Kota Bima, Kahaba.- Membaca pemberitaan di media beberapa hari terakhir, menggelitik dan sangat memalukan (Baca. Seorang Pelajar Diduga Cabuli Dua Siswi). Merasa tidak habis pikir, dunia pendidikan dan akhlak generasi semakin parah. Sumpah pemuda di tanggal 28 Oktober Tahun ini, seolah dihadiahkan dengan kado tentang generasi porno.
Demikian menurut Wakil Ketua Bidang Keagamaan, Seni, Budaya dan Pariwisata DPD II KNPI Kota Bima, Musthofa Umar. Bagaimana tidak, di saat pemuda akan memperingati Hari Sumpah Pemuda ke 86, di Kotya Bima justru dikejutkan dengan tindakan asusila, cabul, amoral dari siswa dan siswi yang notabene generasi muda bangsa. lebih-lebih ini dilakukan oleh siswi yang ‘katanya’ sekolah agama.
Menurut dia, dalam pikiran semua orang, siswi yang pengetahuan tentang agamanya jauh lebih banyak dari pada yang tidak sekolah agama. Namun masalah seperti itu, orang tua selalu menjadi kambing hitam. Padahal seorang anak di sekolahkan orang tuanya, karena mereka tidak merasa mampu untuk memberikan pengetahuan moral, agama, akhlak dan kebaikan pada anak-anak mereka.
“Jika masalah teledor, harusnya sekolah mengambil sikap, bagaimana menjembatanai orang tua dan siswa dalam mendidik, memelihara dan memberikan perhatian anak-anak mereka setelah tiba di rumah,” ujarnya.
Kata dia, Generasi Porno, mungkin kalimat itu yang bisa disematkan pada generasi-generasi saat ini. Tidak sekali ini saja, kasus asusila yang melibatkan siswa-siswi. Berkali-kali namun tanpa ada inisiatif bagi pendidik untuk melakukan terobosan-terobosan dalam hal mencegah sedini mungkin kemungkinan yang terjadi.

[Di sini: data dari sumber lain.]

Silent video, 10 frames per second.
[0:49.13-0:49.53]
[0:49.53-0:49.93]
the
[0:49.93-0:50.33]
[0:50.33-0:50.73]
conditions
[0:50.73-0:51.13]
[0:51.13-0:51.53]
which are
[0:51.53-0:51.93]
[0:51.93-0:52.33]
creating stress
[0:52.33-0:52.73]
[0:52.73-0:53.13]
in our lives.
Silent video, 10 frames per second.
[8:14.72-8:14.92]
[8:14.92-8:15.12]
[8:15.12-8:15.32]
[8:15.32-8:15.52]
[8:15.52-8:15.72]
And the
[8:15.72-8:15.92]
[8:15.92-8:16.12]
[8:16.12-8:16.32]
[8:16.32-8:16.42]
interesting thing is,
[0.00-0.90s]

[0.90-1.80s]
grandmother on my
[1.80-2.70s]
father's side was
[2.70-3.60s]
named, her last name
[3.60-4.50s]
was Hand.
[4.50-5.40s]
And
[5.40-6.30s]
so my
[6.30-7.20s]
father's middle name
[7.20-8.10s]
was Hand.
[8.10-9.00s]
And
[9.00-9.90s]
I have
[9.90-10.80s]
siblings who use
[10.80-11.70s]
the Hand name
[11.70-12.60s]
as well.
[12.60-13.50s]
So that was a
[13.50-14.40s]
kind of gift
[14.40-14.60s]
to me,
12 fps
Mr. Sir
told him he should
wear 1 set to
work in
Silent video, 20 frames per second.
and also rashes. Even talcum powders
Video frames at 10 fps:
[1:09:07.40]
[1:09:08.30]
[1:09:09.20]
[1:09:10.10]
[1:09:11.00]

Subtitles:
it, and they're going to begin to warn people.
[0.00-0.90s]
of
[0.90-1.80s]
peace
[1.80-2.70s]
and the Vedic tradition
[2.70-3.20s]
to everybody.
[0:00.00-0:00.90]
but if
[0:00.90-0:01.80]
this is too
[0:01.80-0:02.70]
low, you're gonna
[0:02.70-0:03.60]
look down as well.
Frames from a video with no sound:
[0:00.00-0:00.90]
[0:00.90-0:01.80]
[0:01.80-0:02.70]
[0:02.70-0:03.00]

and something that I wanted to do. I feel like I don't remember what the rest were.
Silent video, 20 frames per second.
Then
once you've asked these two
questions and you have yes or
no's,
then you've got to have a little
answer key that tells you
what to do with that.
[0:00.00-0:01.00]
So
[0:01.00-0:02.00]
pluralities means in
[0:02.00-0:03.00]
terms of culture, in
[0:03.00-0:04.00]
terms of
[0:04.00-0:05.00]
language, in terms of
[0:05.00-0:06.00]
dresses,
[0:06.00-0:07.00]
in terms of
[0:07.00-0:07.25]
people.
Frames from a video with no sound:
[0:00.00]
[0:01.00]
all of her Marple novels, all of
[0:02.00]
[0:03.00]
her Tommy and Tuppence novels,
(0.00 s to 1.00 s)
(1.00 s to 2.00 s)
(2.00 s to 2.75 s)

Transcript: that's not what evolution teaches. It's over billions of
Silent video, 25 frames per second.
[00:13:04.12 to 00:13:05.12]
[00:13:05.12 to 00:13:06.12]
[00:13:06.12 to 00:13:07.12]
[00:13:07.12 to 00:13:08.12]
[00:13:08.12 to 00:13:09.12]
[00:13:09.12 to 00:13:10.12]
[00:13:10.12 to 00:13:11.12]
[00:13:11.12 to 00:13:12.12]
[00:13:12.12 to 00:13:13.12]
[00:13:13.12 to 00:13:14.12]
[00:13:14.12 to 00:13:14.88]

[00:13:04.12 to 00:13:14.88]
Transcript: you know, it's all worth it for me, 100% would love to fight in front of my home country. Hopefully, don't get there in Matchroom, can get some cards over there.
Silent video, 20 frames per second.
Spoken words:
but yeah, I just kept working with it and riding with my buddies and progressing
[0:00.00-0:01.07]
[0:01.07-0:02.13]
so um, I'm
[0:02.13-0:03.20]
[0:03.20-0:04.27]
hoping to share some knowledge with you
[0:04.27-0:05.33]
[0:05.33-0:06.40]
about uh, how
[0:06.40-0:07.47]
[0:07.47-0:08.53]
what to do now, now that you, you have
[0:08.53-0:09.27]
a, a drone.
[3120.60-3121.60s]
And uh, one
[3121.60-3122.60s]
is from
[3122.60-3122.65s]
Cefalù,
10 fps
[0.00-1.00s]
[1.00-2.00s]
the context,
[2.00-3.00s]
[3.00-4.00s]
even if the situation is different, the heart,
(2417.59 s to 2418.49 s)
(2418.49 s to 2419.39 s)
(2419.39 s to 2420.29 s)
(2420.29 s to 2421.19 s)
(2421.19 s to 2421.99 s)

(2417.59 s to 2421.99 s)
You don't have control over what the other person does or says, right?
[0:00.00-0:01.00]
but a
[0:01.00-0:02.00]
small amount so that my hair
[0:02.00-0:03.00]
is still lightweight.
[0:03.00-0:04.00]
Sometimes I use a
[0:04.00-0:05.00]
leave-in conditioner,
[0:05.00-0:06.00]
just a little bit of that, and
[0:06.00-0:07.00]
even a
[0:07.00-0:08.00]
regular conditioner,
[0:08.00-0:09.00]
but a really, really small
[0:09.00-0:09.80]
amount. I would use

Pergaulan bebas, internet, TV, lingkungan adalah celah-celah yang sudah terbaca oleh sekolah. Tinggal bagaimana sekarang sekolah mengoptimalkan fungsi-fungsi media itu yang baik dan benar, agar bisa bermanfaat bagi siswa bukannya merusak atau menjerumuskan.
“Ada yang salah dalam manajemen sekolah. Sehingga siswi dan siswa seenaknya melakukan adegan selayaknya suami istri. Belum lagi kasus ini, satu cowok dengan dua cewek sekaligus, bahkan satu sekolah,” sorotnya.
Selain kasus asusila, juga kasus tidak menghargai cinta pada satu pasangan. Hanya menganggap pacaran adalah kencan, memuaskan nafsu libido, lalu berganti pada yang lain. Perempuan pun hanya ia-ia saja jika yang melirik berparas ganteng dan berduit, tanpa mengetahui apa dibalik rayuan mautnya.
“Inilah keadaan siswa-siswi kita, generasi muda yang harusnya kita berharap lebih baik dari kita saat ini,” katanya.
Karena yang akan mereka hadapi adalah dunia yang lain setelah ini, dunia semakin global tentu amunisi yang disiapkanpun dari sekolah harusnya berbeda, tidak tradisional, kolot, dan ketinggalan zaman.
Apa yang dulu dipahami mereka (guru) adalah baik, belum tentu saat ini bisa dilakukan. Maka dari itu, harusnya guru dan sekolah mencari format pendidikan yang berbeda untuk menjawab tantangan zaman yang berbeda pula.